The group factor did not yield a significant effect on FAAM-ADL scores (F = 2.63, P = 0.12). However, there was a notable impact of measurement time on FAAM-ADL scores (F = 128.428, P < 0.05). The interaction between measurement time and group factor did not yield a significant effect on FAAM-ADL scores (F = 2.63, P = 0.68). These findings suggest that the different groups and the interaction between group and measurement time did not influence FAAM-ADL scores, while different measurement times had a significant effect on FAAM-ADL scores.

When comparing between groups, no significant differences in FAAM-ADL scores were observed at the three time points (P > 0.05).

When comparing within groups, both groups exhibited significantly higher FAAM-ADL scores after the initial intervention and 4 weeks of intervention compared to pre-intervention (P < 0.05). Furthermore, the FAAM-ADL scores after 4 weeks of intervention were also higher than those after the initial intervention (P < 0.05), indicating that both intervention groups had a substantial positive impact on enhancing ankle joint function in daily activities for the participants. (Table 6).

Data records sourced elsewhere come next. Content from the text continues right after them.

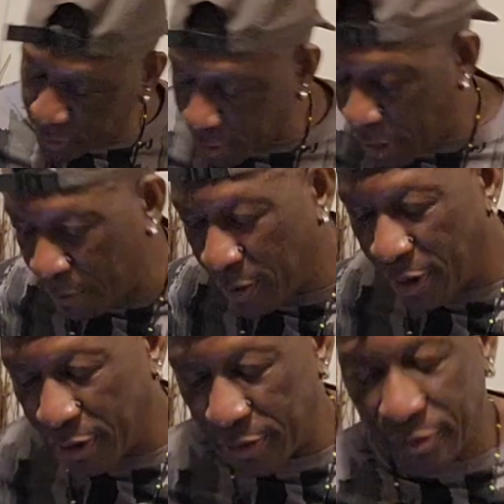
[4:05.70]
Yeah,
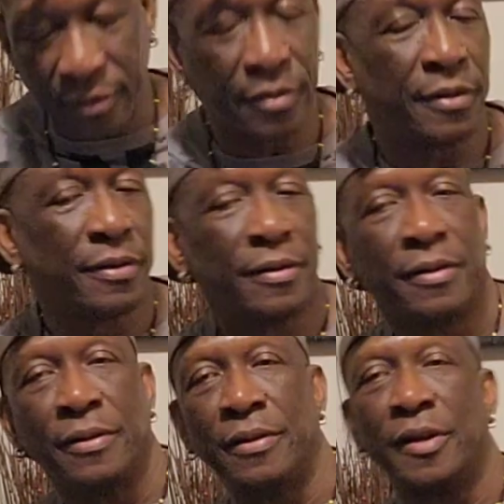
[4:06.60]
man.
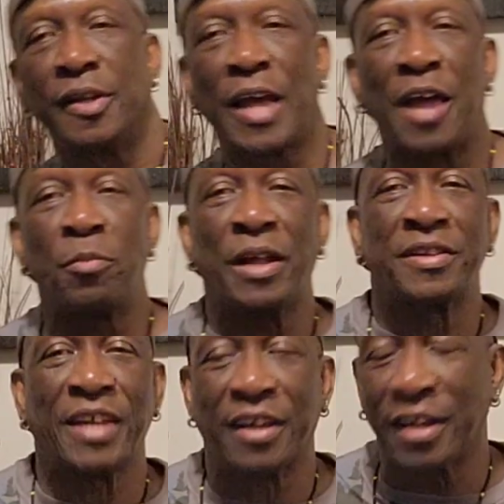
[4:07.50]

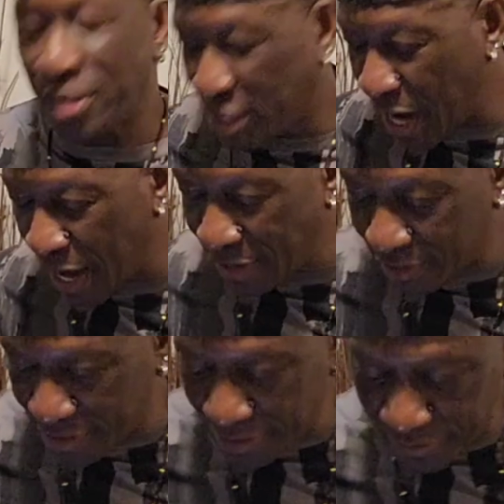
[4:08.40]
Yardman Second
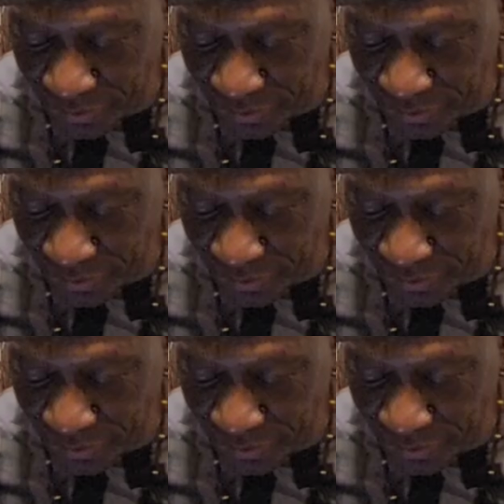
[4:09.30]
Chance.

Table 6 Multiple factor repeated measures ANOVA results and comparison of numerical changes with mean for the three time points of the FAAM-ADL scale
Full size table

FAAM-sport score

The group factor did not yield a significant effect on FAAM-SPORT scores (F = 0.22, P = 0.09). However, there was a noteworthy impact of measurement time on FAAM-SPORT scores (F = 273.84, P < 0.05). The interaction between measurement time and group factor did not yield a significant effect on FAAM-SPORT scores (F = 4.93, P = 0.02). These findings suggest that the different groups did not influence FAAM-SPORT scores, while different measurement times and the interaction between group and measurement time had a significant effect on FAAM-SPORT scores. (Specific data can be found in Table 7).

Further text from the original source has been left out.